While the jingoists can use foreign events to advance their causes, the general news media no longer support the experts who understand the real, complex social events that caused those events. There are no opponents to the ideology-driven jingoists who can provide the news media with contrasting, nuanced, and more realistic understanding of what is really going on. That is, they don't give us a view of the Islamic Middle East that doesn't depend (as in this case) on stereotypes of crazy suicidal myscogynistic camel-riders in turbins who hate us because of our freedoms.
This is less a plot by the "masters of the media" than it is a case of people who are using the systemic weaknesses of the mass media to benefit their own causes. This is actually worse than an easy-to-comprehend plot by some cartoon hidden-masters-of-the-media. Guys like that coult easily be identified, caught and exposed. The reality is a series of rats who exploit weaknesses in the existing mass media and its rather poor fit with the culture it supposedly informs.

Take some time to investigate the causes of the Hamas wins in the Palestinian Parliament. Find out (as a small part of your investigation) how the Israelis have been using Hamas to weaken Araffat's al Fatah. Look at how the American right-wing has been using the Muslim threat against the Israelis to inflame American public opinion. [And don't entirely buy that, either!]

How is this effecting Amerian national politics? Consider how would Bush, Cheney and Rumsfeld interact.

Assume that Dick Cheney has a limited understanding of the complexity that is going on in international relations, and Bush doesn't. Bush, as the dynastic heir to the Presidency, is the mouthpiece for soundbites. Unfortunately, he is also making his decisions based on that simplistic sound-bite view.
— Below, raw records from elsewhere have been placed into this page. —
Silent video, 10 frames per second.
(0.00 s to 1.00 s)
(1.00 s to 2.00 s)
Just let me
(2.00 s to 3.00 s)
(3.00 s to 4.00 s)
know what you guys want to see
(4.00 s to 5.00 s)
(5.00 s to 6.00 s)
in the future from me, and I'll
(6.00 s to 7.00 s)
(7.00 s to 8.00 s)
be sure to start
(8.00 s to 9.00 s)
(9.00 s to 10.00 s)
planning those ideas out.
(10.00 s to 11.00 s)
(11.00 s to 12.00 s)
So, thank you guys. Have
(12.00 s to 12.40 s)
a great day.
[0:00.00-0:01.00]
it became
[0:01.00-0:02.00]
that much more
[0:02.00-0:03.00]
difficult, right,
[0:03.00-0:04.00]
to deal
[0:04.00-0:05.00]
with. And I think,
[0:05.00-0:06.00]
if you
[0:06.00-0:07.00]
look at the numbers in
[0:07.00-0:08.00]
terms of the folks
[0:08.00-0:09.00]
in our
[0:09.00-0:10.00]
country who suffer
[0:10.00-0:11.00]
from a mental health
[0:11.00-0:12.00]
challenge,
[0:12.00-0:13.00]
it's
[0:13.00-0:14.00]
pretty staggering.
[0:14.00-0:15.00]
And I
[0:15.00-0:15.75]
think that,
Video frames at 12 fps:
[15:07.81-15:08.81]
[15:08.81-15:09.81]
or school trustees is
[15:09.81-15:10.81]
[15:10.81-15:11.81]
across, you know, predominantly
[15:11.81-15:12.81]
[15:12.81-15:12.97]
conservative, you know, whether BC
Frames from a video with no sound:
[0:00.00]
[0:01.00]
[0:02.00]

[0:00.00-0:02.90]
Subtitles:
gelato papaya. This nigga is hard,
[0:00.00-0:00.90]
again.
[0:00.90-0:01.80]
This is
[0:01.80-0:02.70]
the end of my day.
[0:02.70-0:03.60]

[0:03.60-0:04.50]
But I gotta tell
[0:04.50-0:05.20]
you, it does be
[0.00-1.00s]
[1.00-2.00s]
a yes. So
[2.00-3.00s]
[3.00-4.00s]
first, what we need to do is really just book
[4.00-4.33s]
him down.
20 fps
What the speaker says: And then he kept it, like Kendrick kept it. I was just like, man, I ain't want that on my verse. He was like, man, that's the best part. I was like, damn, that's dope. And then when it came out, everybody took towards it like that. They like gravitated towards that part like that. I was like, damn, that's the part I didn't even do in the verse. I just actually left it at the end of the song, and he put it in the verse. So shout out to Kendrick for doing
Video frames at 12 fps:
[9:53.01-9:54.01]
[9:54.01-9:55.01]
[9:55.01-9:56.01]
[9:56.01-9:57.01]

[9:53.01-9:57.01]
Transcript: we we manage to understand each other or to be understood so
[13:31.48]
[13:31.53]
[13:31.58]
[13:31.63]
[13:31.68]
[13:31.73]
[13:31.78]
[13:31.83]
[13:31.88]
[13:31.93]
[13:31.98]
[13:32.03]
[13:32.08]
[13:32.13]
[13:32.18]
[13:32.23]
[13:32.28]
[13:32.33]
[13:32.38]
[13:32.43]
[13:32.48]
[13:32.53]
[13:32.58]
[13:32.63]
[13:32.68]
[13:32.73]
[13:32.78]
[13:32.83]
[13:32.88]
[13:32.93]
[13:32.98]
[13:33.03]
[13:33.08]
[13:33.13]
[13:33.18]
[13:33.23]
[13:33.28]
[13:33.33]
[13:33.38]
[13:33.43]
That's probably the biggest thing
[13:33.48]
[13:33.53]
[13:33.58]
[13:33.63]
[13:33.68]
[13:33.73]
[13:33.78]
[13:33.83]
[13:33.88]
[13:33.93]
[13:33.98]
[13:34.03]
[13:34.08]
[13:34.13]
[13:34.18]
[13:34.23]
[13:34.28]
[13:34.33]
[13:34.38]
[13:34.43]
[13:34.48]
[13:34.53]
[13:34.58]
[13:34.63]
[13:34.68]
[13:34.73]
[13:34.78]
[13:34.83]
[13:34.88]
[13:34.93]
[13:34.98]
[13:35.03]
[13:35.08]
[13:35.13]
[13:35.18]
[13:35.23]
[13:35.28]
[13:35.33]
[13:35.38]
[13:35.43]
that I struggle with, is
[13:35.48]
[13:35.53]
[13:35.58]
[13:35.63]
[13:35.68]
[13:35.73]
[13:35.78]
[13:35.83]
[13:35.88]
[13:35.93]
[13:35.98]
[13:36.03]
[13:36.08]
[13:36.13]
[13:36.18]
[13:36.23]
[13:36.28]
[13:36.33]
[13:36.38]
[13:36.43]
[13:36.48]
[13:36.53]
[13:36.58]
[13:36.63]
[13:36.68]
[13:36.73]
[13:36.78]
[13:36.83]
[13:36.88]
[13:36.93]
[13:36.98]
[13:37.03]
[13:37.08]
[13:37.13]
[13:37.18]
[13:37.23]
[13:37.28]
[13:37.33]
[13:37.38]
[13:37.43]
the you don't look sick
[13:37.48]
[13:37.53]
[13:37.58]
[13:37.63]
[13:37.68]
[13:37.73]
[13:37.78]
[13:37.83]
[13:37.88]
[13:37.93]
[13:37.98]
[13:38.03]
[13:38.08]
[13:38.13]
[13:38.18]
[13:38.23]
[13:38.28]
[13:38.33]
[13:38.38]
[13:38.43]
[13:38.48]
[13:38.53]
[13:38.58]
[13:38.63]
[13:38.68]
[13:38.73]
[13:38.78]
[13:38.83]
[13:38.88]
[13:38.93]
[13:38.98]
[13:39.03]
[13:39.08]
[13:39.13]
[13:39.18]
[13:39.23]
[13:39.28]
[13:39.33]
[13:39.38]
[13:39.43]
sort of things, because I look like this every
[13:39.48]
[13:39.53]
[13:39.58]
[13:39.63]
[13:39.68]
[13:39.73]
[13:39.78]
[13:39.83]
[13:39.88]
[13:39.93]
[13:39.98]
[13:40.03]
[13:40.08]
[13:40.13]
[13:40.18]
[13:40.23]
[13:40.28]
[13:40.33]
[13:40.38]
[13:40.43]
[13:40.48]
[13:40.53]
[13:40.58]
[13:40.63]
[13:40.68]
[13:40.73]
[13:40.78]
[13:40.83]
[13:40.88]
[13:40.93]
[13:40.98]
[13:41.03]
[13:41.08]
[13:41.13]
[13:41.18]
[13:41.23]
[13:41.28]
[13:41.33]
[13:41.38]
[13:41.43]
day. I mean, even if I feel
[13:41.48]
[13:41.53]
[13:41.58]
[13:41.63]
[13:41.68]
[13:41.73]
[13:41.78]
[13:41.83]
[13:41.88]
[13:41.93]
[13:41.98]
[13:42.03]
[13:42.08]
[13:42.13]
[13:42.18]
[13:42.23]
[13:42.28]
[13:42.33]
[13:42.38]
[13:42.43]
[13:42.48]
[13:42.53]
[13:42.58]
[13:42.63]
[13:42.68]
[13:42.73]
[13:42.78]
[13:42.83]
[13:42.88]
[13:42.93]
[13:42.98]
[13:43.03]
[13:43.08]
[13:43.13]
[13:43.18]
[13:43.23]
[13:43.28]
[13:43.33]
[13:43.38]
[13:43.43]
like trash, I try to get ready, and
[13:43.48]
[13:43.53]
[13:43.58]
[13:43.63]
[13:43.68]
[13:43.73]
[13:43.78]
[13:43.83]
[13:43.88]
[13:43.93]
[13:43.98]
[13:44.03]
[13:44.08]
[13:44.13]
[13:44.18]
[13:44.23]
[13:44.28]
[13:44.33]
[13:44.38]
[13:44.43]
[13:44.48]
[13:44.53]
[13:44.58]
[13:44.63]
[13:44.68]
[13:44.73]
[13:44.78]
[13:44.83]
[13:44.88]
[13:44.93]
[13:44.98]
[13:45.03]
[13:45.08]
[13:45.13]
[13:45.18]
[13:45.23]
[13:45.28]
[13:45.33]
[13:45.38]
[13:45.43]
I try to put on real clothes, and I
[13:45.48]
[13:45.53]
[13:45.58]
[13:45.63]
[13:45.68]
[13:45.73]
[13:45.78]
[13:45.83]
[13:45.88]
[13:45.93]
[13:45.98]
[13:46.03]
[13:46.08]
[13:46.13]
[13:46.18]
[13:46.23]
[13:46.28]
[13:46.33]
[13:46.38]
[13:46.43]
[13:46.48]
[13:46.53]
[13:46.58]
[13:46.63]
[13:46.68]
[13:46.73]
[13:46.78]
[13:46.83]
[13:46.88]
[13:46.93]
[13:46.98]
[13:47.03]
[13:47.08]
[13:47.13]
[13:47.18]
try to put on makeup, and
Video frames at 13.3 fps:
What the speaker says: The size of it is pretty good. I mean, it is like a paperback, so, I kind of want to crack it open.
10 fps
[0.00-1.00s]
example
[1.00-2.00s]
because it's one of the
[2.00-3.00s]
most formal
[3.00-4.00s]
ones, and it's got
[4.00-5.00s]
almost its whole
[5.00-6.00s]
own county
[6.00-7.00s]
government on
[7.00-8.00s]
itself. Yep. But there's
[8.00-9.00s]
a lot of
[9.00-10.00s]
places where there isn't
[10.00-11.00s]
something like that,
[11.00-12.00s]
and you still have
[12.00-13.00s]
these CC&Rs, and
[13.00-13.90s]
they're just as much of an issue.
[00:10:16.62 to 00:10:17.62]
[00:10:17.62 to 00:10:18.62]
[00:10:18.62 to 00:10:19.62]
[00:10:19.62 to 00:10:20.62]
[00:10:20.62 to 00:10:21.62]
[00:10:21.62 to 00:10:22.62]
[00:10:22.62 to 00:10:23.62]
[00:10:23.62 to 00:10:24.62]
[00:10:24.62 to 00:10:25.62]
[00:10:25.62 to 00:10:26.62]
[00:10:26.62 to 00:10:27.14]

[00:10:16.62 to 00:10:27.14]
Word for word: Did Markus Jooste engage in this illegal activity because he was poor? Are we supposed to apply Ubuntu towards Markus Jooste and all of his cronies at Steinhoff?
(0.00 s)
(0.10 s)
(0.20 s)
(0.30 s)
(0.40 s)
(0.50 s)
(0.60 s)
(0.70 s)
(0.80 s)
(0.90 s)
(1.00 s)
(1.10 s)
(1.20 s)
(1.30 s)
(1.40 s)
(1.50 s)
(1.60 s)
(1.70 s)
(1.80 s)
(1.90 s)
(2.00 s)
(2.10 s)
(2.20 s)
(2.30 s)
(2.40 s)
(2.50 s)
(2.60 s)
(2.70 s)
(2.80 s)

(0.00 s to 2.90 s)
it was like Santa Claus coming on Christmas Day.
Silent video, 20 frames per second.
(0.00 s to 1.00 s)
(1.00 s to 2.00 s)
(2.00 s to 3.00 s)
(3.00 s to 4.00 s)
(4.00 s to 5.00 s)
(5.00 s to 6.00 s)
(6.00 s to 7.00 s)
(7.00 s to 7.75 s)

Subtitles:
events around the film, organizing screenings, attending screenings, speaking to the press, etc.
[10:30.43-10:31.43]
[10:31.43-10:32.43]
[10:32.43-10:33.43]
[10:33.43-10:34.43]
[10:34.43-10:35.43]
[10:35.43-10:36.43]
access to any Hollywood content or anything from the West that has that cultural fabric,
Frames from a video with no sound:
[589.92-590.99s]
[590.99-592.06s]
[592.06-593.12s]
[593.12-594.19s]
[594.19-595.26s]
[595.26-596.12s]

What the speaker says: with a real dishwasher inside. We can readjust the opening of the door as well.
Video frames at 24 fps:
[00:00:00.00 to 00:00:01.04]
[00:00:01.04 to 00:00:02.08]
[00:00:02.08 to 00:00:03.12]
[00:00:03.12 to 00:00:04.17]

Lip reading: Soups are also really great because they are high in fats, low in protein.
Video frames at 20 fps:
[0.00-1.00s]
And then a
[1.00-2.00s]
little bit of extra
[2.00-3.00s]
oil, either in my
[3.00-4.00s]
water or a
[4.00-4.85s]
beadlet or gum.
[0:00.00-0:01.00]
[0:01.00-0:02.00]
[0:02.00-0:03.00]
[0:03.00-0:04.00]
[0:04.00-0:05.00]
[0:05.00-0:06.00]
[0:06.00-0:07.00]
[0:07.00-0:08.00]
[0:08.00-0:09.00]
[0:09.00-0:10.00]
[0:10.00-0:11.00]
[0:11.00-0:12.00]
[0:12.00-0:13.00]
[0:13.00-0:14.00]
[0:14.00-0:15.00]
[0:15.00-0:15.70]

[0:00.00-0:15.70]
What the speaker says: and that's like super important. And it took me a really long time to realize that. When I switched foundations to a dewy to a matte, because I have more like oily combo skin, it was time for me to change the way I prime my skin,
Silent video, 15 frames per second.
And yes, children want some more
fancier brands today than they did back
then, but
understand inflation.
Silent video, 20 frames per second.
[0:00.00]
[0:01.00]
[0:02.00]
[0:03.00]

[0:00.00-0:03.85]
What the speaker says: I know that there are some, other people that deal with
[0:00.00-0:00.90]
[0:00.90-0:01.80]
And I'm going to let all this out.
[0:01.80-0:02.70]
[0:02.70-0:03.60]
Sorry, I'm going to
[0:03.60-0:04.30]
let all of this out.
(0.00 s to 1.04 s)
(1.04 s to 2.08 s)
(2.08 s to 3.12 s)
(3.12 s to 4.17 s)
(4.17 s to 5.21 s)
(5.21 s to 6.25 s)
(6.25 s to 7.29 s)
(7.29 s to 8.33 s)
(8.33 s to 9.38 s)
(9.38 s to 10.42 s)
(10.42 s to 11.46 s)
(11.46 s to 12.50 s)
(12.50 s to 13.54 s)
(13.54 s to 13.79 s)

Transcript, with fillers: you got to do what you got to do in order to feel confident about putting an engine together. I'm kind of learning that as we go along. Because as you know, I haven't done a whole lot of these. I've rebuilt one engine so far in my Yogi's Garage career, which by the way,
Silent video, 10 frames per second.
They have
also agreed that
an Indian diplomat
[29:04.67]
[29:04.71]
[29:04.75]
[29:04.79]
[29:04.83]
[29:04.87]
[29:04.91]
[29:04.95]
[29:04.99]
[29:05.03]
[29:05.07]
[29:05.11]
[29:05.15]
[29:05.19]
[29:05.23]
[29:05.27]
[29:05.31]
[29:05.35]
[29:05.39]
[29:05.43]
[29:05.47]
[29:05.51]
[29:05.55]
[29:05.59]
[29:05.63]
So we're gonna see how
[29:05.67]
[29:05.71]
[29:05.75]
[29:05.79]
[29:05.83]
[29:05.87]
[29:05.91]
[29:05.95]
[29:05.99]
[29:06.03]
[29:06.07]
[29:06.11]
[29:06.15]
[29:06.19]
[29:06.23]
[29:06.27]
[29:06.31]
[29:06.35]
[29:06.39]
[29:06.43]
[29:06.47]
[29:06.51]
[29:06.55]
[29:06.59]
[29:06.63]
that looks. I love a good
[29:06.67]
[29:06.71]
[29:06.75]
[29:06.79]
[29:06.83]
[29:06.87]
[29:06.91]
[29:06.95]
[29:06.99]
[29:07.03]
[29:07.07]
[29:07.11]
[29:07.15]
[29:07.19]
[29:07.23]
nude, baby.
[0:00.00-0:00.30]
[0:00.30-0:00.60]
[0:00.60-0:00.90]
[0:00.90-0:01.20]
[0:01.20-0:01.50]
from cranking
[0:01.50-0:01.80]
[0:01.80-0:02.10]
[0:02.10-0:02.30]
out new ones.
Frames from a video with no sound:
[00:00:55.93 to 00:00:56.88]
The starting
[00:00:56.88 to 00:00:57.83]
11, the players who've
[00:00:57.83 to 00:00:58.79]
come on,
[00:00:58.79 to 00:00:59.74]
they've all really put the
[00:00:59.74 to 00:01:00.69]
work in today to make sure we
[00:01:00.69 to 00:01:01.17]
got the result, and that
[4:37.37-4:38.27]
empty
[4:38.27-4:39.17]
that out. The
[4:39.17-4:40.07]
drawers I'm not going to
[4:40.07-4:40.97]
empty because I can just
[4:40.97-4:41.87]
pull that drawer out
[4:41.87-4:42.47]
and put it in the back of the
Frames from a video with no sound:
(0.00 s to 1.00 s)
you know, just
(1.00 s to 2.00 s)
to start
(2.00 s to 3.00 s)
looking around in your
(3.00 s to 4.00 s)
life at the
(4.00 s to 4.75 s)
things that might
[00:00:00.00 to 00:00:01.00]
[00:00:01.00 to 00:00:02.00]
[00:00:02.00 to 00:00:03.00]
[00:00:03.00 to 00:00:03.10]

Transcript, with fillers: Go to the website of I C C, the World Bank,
Cheney can suggest that his decisions may be wrong, but only does so if it meets his needs. Then step over to look at Rumsfeld.

Rumsfeld is fascinated by the organization and use of the military, and Cheney's manipulations help him to do what he wants done. As long as Cheney supports him, Rumsfeld will stay in the immensley powerful position of Secretary of Defense.

Bush gets what he wants because his needs are purely psychological. He winds up being considered as the superior being that his mere abilities do not allow him to be in reality. Instead of continually failing in everything he does, his position permits him to believe he is out-doing his father. [Since it isn't working well, he no longer communicates with his father. That would present his world-view to the very criticism he fears so much]

All three get what they each personally want by selling the oversimplification of international relations to the Americans who are otherwise poorly served by the systemic inability of American news media to accurately portray international relations to the American public.

The problem with the media is that in effectthey are presenting a cartoon model and expecting surgeons to make the decisions required to perform surgery on a real person. Cartoons don't present enough information with which to do that.

The blogosphere may help us to add the complexity that makes international relations possible. So go read SOJ, Amarji and perhaps Haaretz. And don't stop there. Keep looking for other non-American sources of information. We are much too restricted here in the real information that is available.